Who's next through Heaven's Gate?

John Carlin in Washington and Tim Cornwell in San Diego on the millennial mania behind the suicide cult

John Carlin
Sunday 30 March 1997 00:02 GMT
Comments

The 39 cultists who "shed their containers", or committed mass suicide, in San Diego last week already seemed to have divested themselves of many of the trappings of humanity. The first police on the scene thought they were all youngish men, because of their shaved hair and uniform clothing; it turned out that more than half were women, and mostly well into their 40s and 50s. Several of the men, it also emerged, had been castrated.

Yet however outlandish their exit may appear, the only surprise is that it does not happen more often. If you consider that 222 million Americans, or 87 per cent of the population, believe they will go to heaven; that 125 million believe in the existence of UFOs; and that 200,000 believe they have been abducted by aliens - then the decision by 39 people to hitch a ride to eternity on a passing spaceship does not seem as strange as all that.

Indeed, as the millennium approaches and more people begin dwelling on last things as the Internet broadens its proselytising scope, mass suicides may become increasingly common. The prophets of doom who populate the Internet have a captive audience in the lonely souls who spend their days trawling through cyberspace in search of love and companionship, a sense of belonging and community they hunger for in "meatspace" but cannot find.

The cultists who ceremonially quaffed hemlock at the luxury mansion in Rancho Santa Fe last week all belonged to that misfit tribe who roam the Internet to escape the void of their inadequacy. "Heaven's Gate" was the name of the website the 39 called home. Where "Heaven's Gate" came from there is plenty more. Home pages abound blending technological virtuosity with atavistic warnings that "the Day of Tribulation" is nigh.

It is the age of the computer, but the message the terrorised faithful heard as the year 1000 approached has not changed. Then, as now, visions of comets and other celestial disorders presaged the destruction of the world; then, as now, close readings of the Psalms and Revelations taught that "the End of Age" had arrived.

A website titled "Apocalyptic Signs in the Heavens", one randomly selected among many in the same vein, combines numerological readings of the scriptures with a study of the chaotic motions in the heavens to argue that "the countdown" has begun, that "1997 should be considered the final warning before the Tribulation".

"Psalm 98 describes in the same fashion as Ezekiel 38 the battle of Gog and Magog," the Internet doomsayer tells us. "Psalm 98 describes the result of God's destruction of His enemies, whom He rained fire upon. Psalm 100, which would correspond to the year 2000, describes perfectly the rapture of the saved."
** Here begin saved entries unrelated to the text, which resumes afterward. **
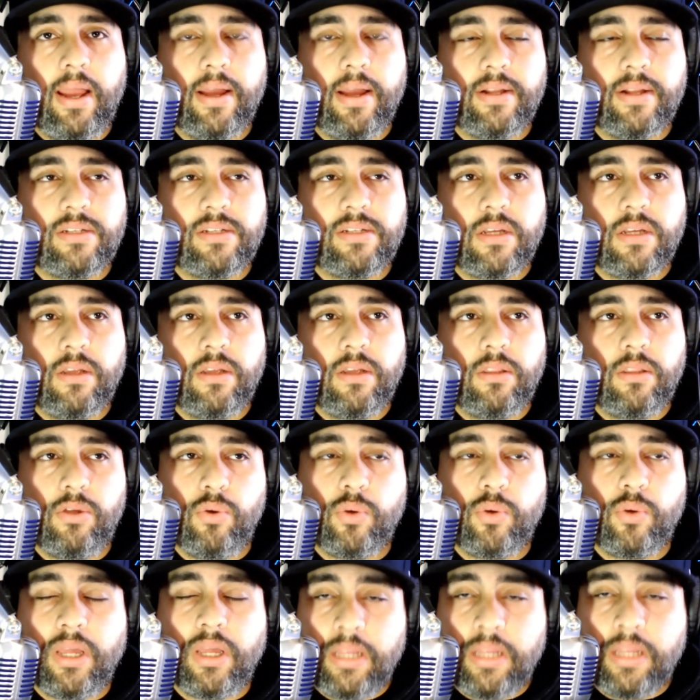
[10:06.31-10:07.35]

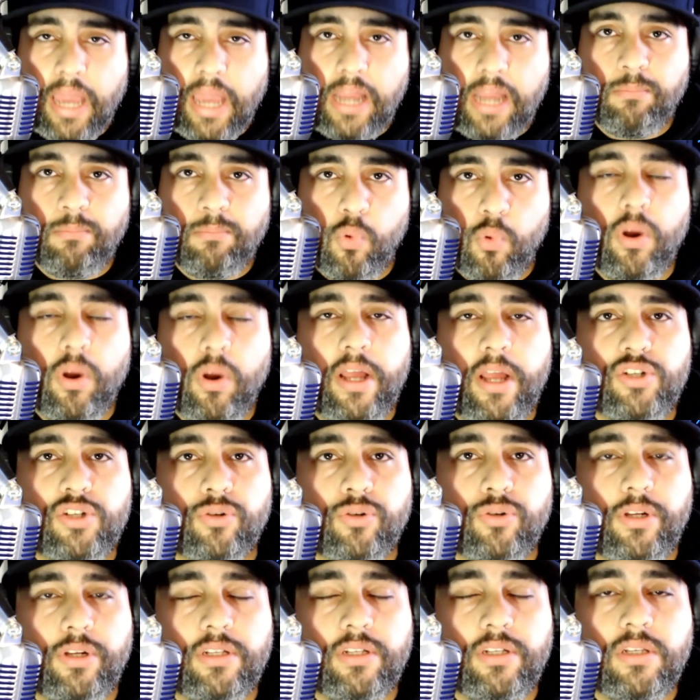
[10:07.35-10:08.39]
and gain more
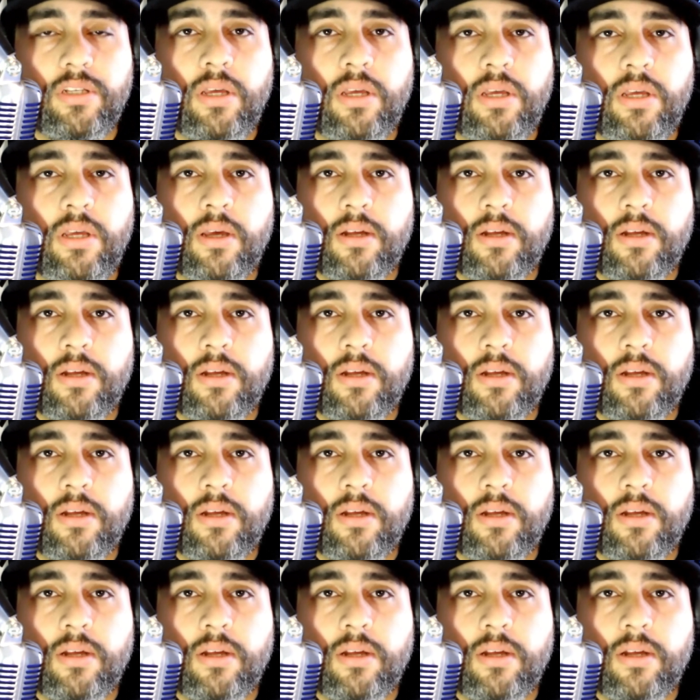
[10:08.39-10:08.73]
entries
And then, as if the Biblical evidence were not convincing enough, we are told that there have been three eclipses in the past year, followed now by the comet Halle-Bopp, which is traversing the heavens from Sagittarius to Orion. "According to the Talmudic sages," our omnivorous webmaster informs us, "a comet crossing Orion signifies the destruction of the earth."

Most netsurfers alighting on such pages will move on briskly to the interactive sex chat rooms and suchlike; some will read on, and maybe even subscribe to the publications and audiotapes on offer at $19.95 each, especially - as is often the case - if some UFOs are added to the Biblical-astrological mix. Only a pathetic handful will go to the extreme of taking steps to prepare for Armaggedon - but the Net helps to bring them together.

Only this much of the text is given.